Problem to solve: Reproduce the entries in full. Exclude all images from the copy.

Input records:
• • •

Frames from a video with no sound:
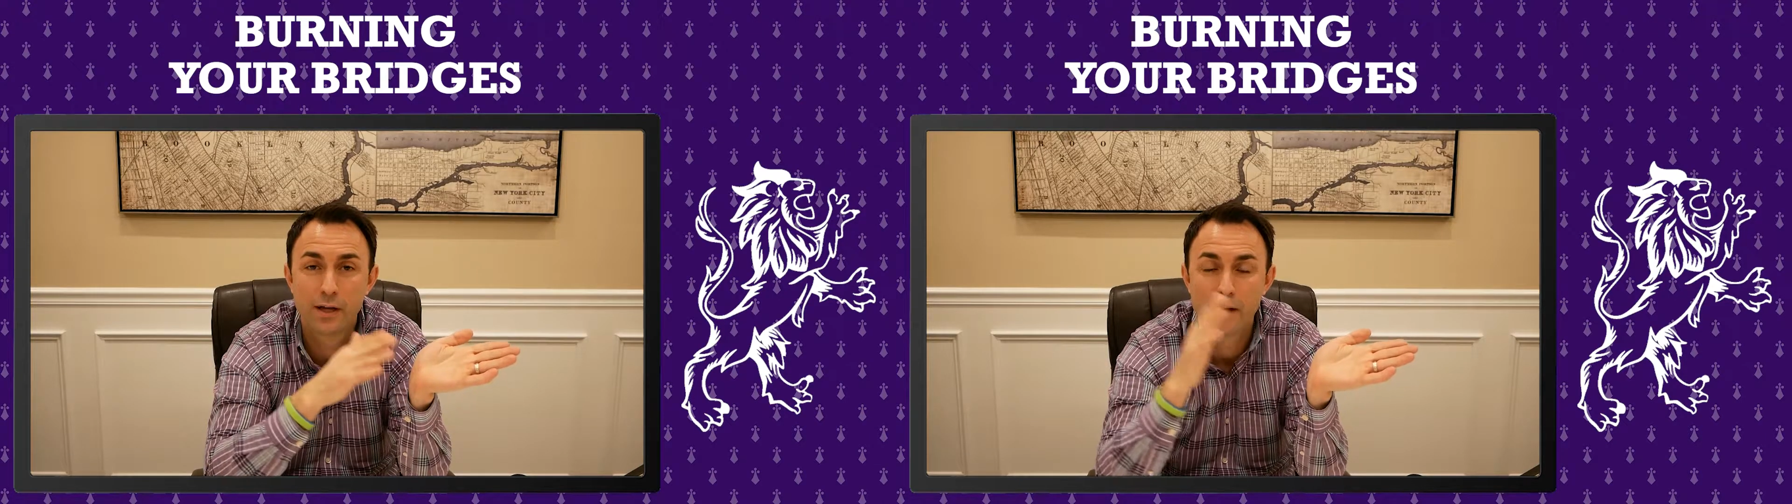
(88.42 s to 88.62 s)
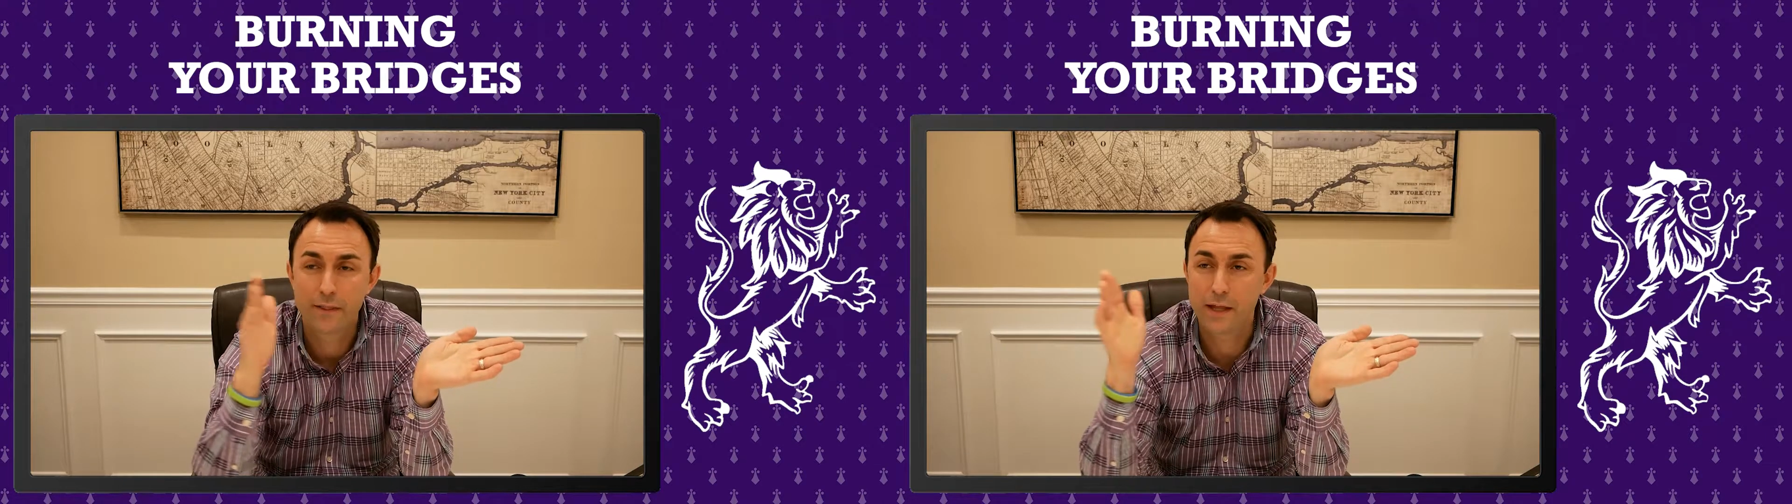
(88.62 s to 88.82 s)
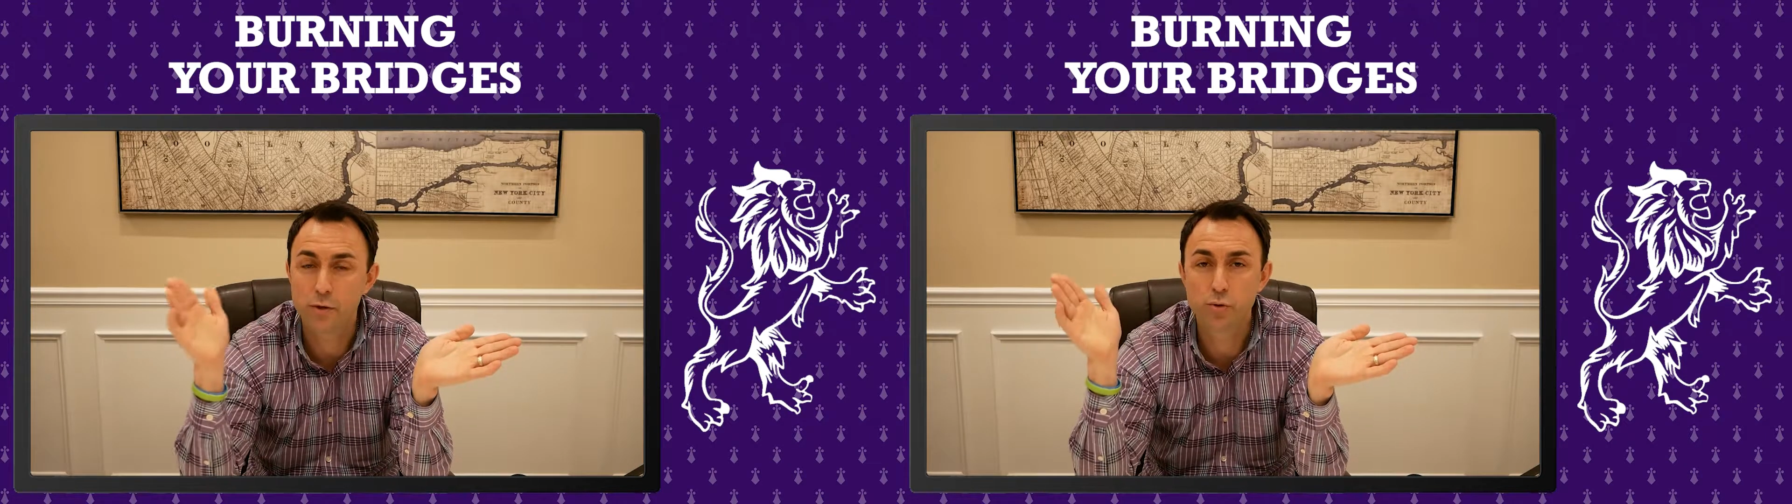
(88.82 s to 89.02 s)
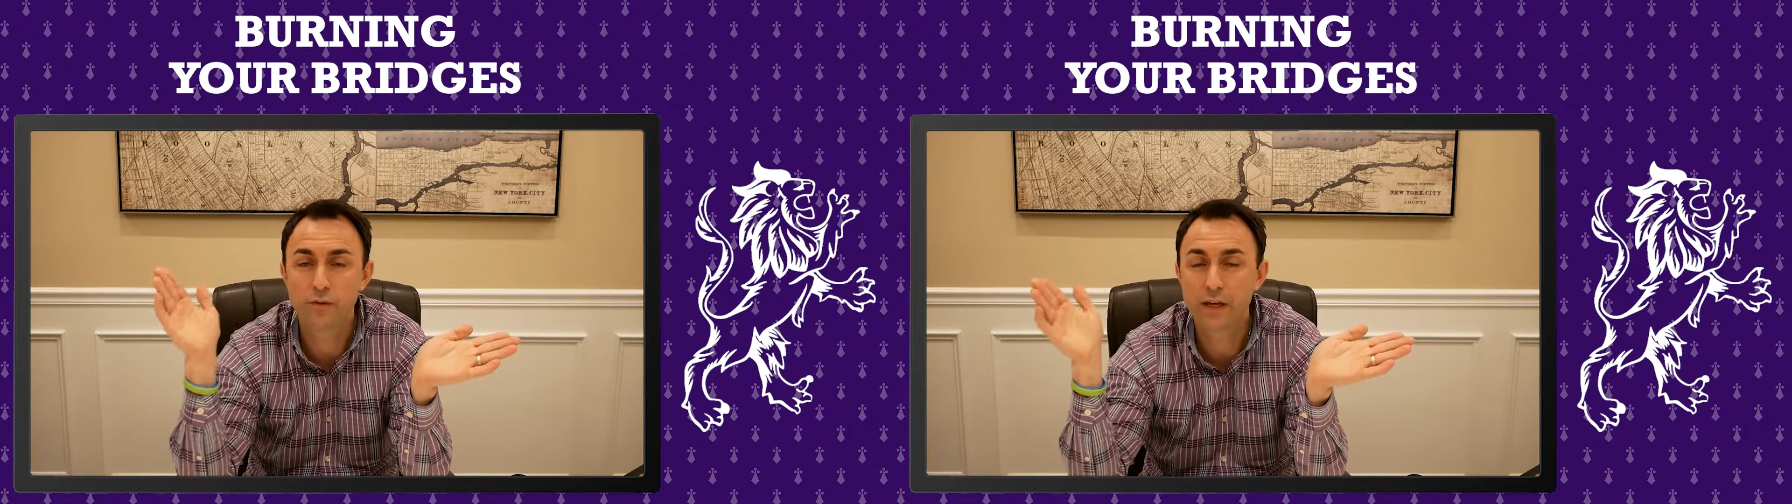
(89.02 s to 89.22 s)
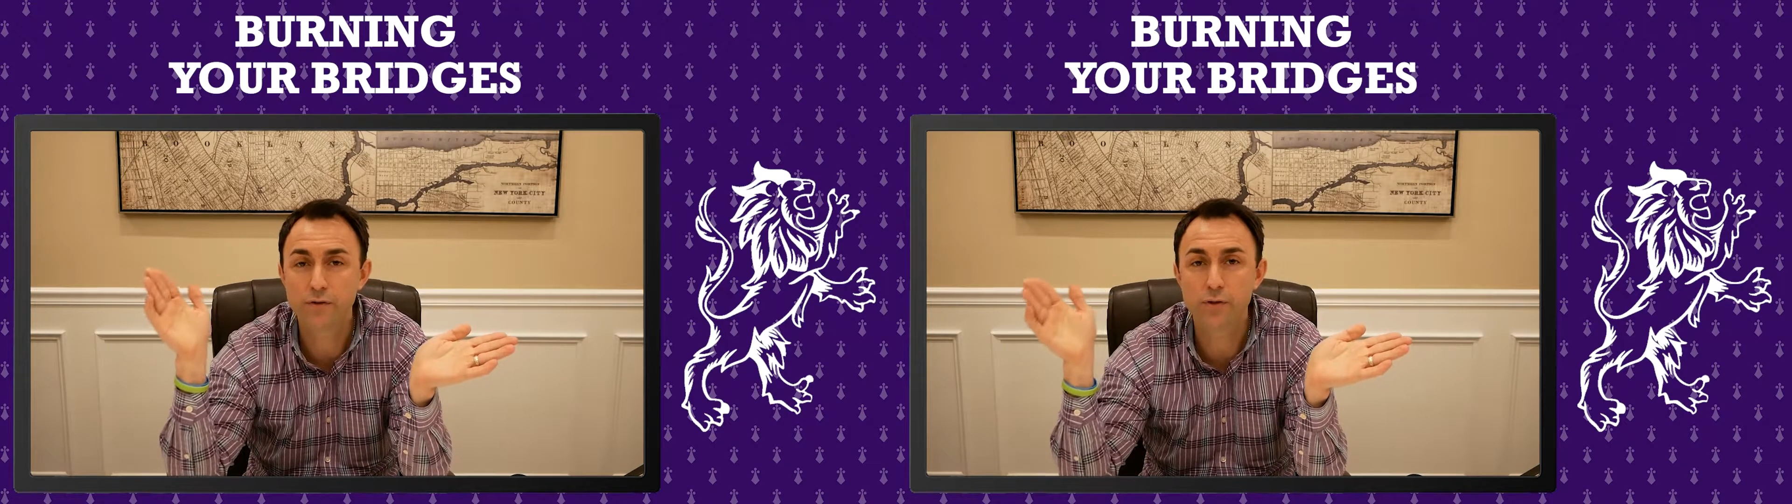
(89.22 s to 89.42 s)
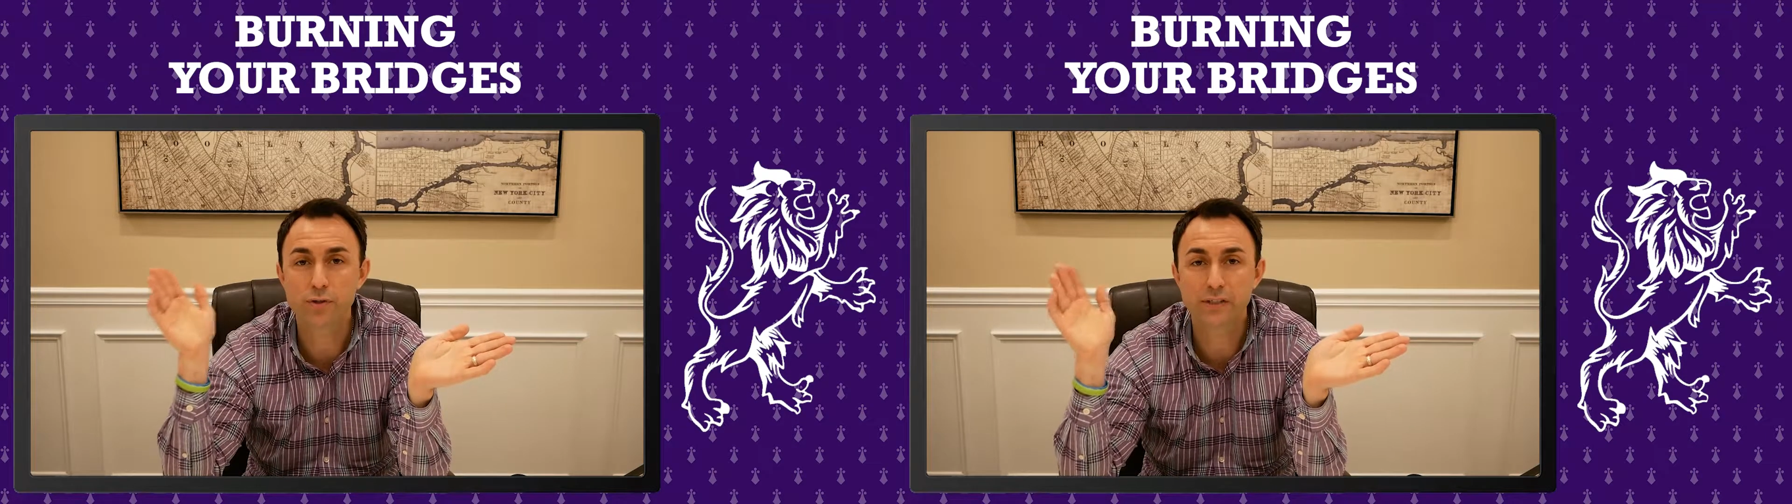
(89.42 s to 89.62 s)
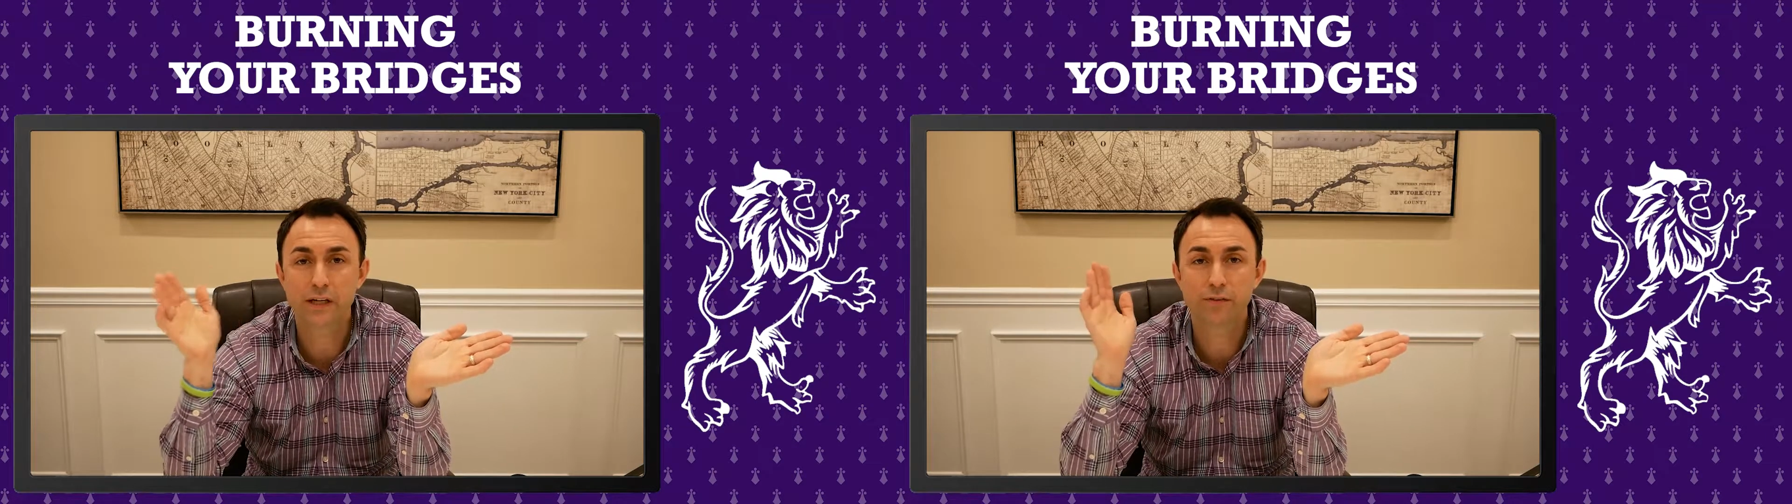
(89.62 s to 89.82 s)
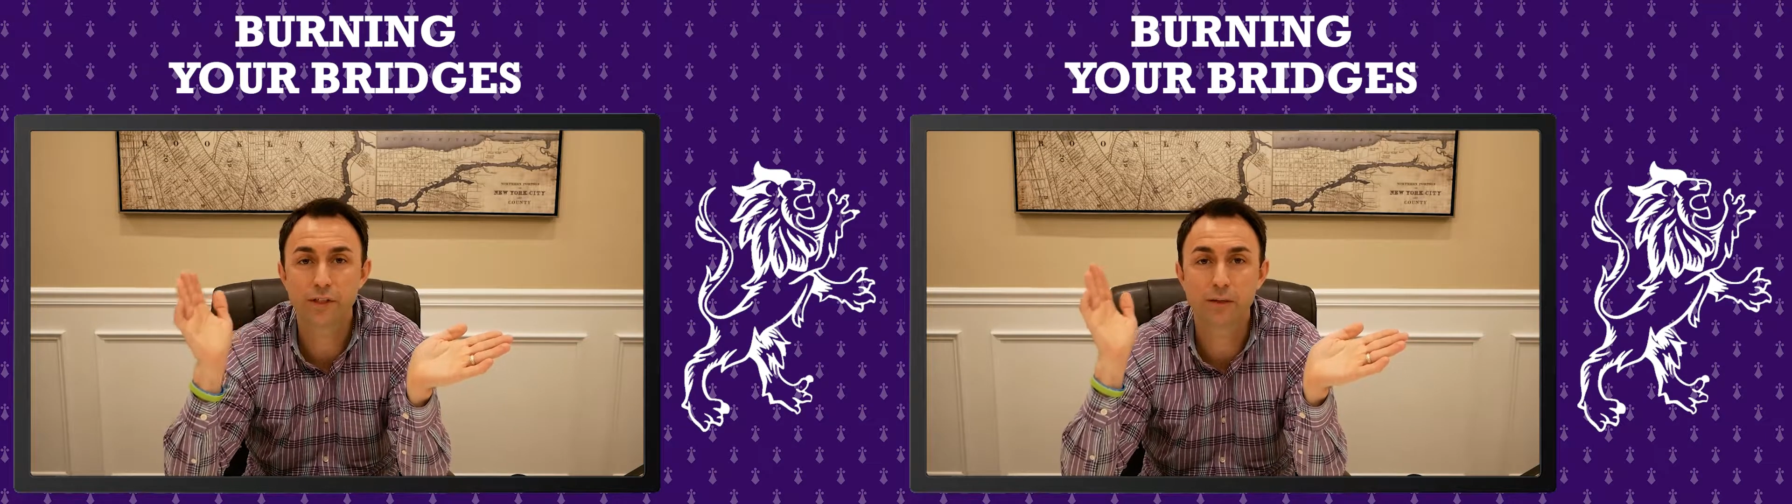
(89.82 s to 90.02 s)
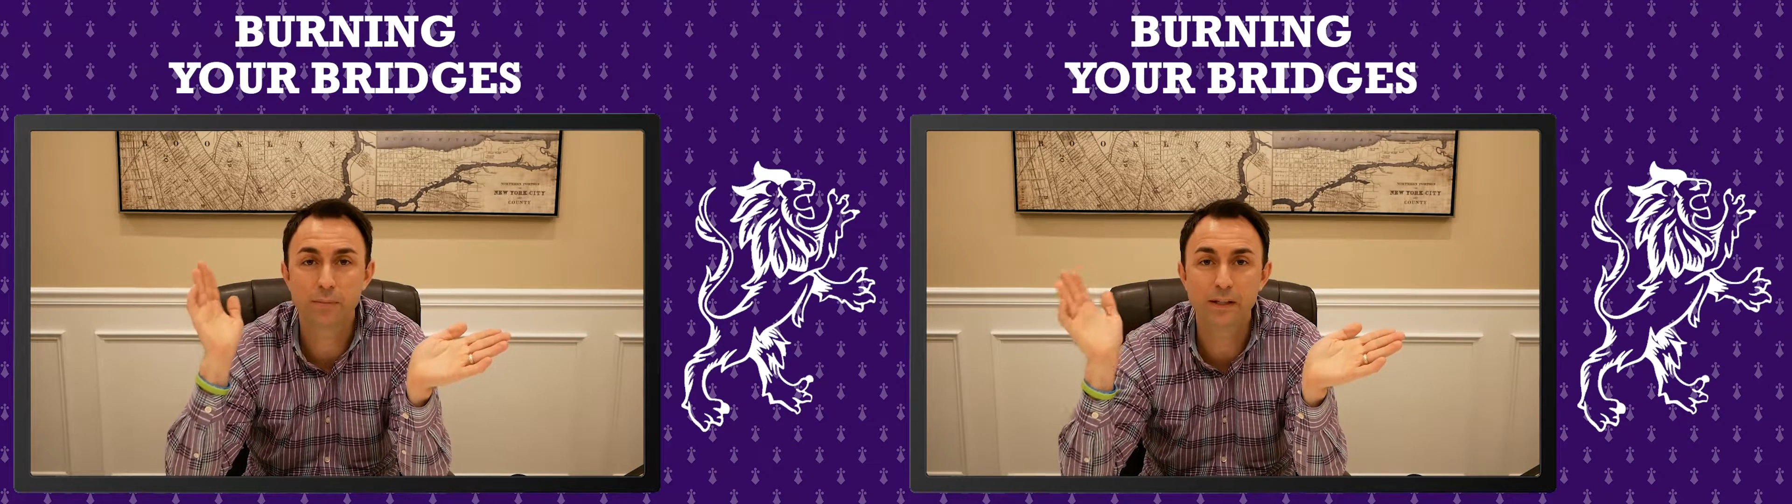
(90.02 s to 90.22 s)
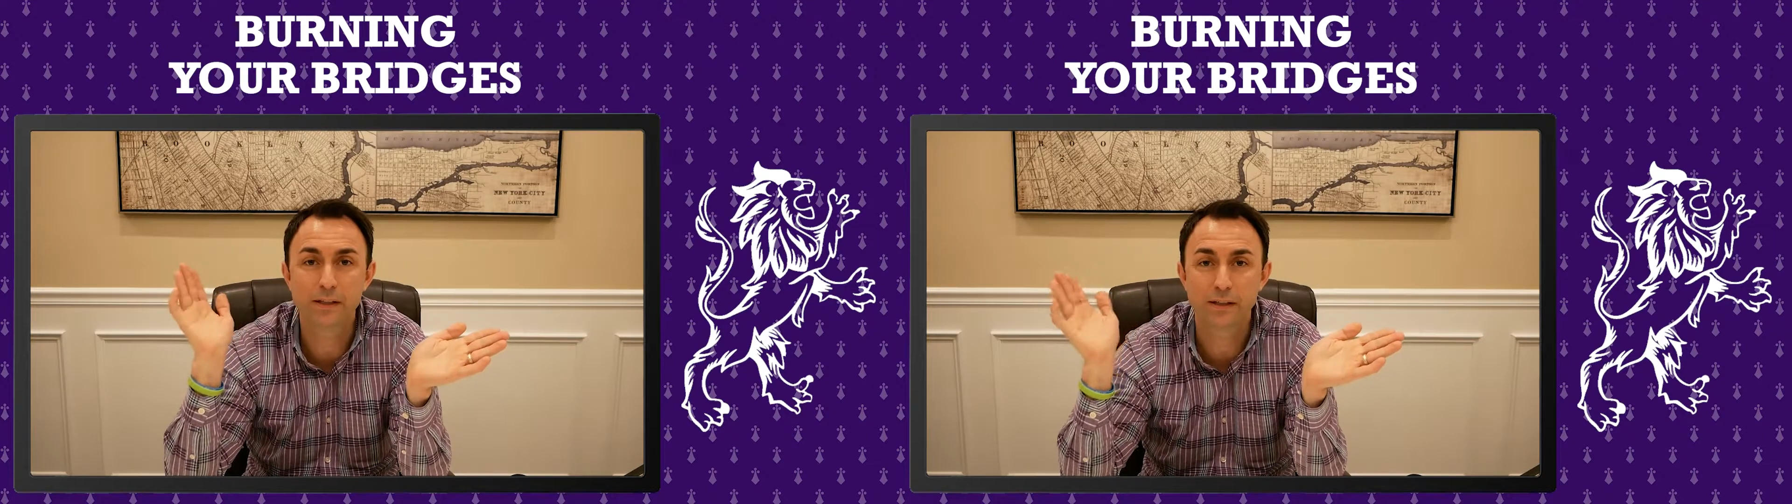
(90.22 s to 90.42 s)
then you've given yourself the
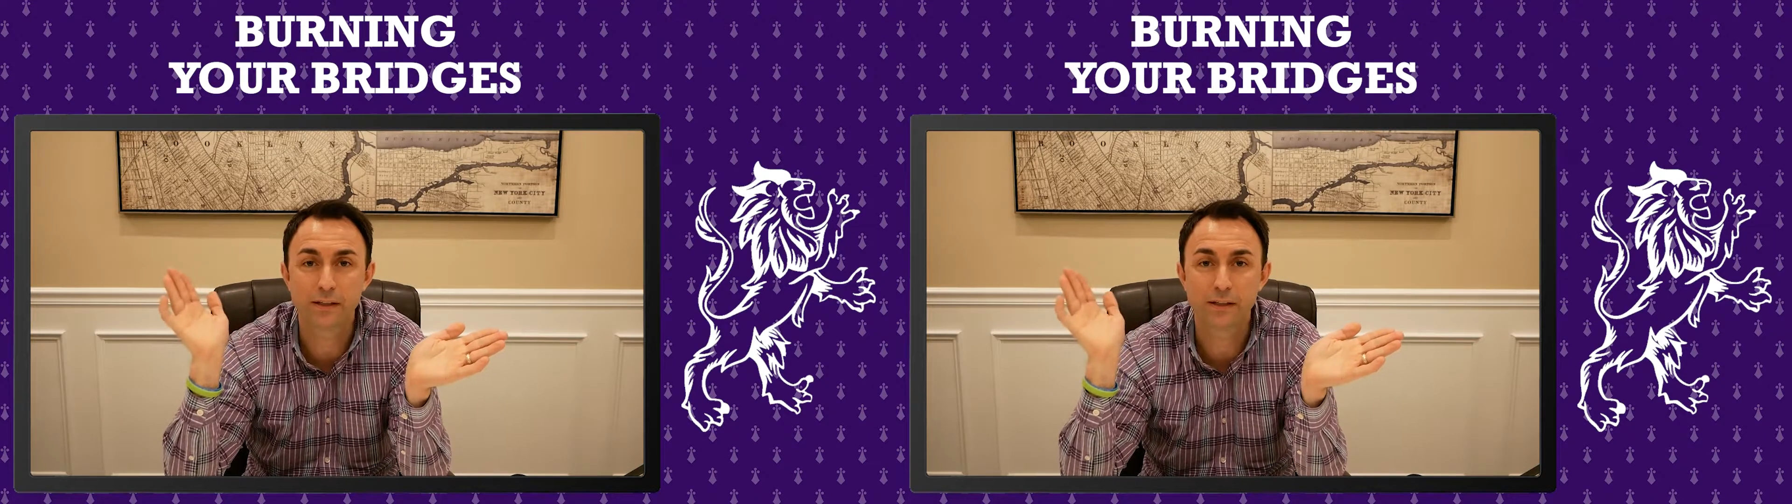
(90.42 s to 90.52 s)
ability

• • •

Response to this task:
Frames from a video with no sound:
(88.42 s to 88.62 s)
(88.62 s to 88.82 s)
(88.82 s to 89.02 s)
(89.02 s to 89.22 s)
(89.22 s to 89.42 s)
(89.42 s to 89.62 s)
(89.62 s to 89.82 s)
(89.82 s to 90.02 s)
(90.02 s to 90.22 s)
(90.22 s to 90.42 s)
then you've given yourself the
(90.42 s to 90.52 s)
ability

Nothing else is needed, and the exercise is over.